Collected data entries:
+ + + + + + +

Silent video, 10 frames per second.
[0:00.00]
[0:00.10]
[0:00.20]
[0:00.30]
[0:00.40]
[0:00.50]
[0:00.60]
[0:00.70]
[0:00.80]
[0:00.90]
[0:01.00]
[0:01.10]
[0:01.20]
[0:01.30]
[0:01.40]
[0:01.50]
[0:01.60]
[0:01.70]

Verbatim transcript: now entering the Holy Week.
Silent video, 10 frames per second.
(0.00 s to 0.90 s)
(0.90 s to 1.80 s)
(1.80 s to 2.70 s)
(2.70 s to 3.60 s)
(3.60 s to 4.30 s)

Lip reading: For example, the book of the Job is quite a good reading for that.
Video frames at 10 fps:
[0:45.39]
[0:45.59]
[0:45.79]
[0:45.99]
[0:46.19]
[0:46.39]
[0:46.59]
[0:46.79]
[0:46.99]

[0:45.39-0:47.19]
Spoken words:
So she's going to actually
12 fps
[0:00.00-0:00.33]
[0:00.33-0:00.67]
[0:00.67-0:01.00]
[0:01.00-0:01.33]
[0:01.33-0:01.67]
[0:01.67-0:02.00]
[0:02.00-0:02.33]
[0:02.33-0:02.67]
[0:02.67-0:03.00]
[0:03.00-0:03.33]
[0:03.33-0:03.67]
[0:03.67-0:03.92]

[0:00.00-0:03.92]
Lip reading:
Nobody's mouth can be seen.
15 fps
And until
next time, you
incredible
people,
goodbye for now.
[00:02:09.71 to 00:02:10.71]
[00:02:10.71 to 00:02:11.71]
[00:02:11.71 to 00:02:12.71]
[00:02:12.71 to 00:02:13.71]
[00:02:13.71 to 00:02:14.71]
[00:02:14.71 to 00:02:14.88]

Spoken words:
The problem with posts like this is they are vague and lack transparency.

+ + + + + + +

**Work order:**
Given the records above, reproduce precisely and only the lines between the line holding "[0:02.00-0:02.33]" and the line holding "[00:02:10.71 to 00:02:11.71]", inclusive.

**Solution for this task:**
[0:02.00-0:02.33]
[0:02.33-0:02.67]
[0:02.67-0:03.00]
[0:03.00-0:03.33]
[0:03.33-0:03.67]
[0:03.67-0:03.92]

[0:00.00-0:03.92]
Lip reading:
Nobody's mouth can be seen.
15 fps
And until
next time, you
incredible
people,
goodbye for now.
[00:02:09.71 to 00:02:10.71]
[00:02:10.71 to 00:02:11.71]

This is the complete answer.